#### REQUIRED ACTION:
For this exercise, copy the records below exactly and exclude every image.

#### Stored items:

>>

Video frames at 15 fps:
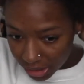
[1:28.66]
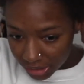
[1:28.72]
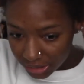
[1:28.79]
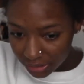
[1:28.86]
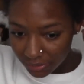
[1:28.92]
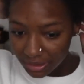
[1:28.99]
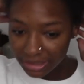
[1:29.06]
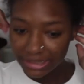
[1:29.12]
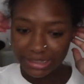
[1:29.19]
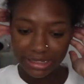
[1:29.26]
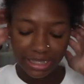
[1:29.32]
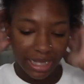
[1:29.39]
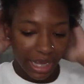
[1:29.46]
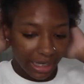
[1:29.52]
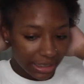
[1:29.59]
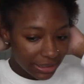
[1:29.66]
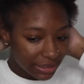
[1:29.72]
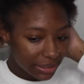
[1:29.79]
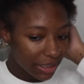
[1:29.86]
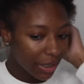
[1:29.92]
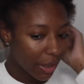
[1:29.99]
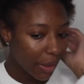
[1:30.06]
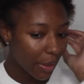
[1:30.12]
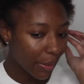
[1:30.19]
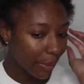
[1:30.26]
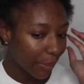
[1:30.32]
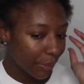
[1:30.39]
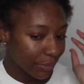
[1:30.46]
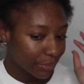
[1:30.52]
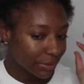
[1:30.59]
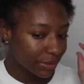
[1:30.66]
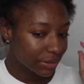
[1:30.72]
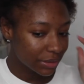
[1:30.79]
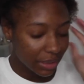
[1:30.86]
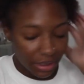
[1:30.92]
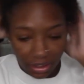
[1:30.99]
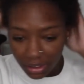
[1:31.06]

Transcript: So let's see how this goes.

<<

#### SOLUTION FOR THIS TASK:
Video frames at 15 fps:
[1:28.66]
[1:28.72]
[1:28.79]
[1:28.86]
[1:28.92]
[1:28.99]
[1:29.06]
[1:29.12]
[1:29.19]
[1:29.26]
[1:29.32]
[1:29.39]
[1:29.46]
[1:29.52]
[1:29.59]
[1:29.66]
[1:29.72]
[1:29.79]
[1:29.86]
[1:29.92]
[1:29.99]
[1:30.06]
[1:30.12]
[1:30.19]
[1:30.26]
[1:30.32]
[1:30.39]
[1:30.46]
[1:30.52]
[1:30.59]
[1:30.66]
[1:30.72]
[1:30.79]
[1:30.86]
[1:30.92]
[1:30.99]
[1:31.06]

Transcript: So let's see how this goes.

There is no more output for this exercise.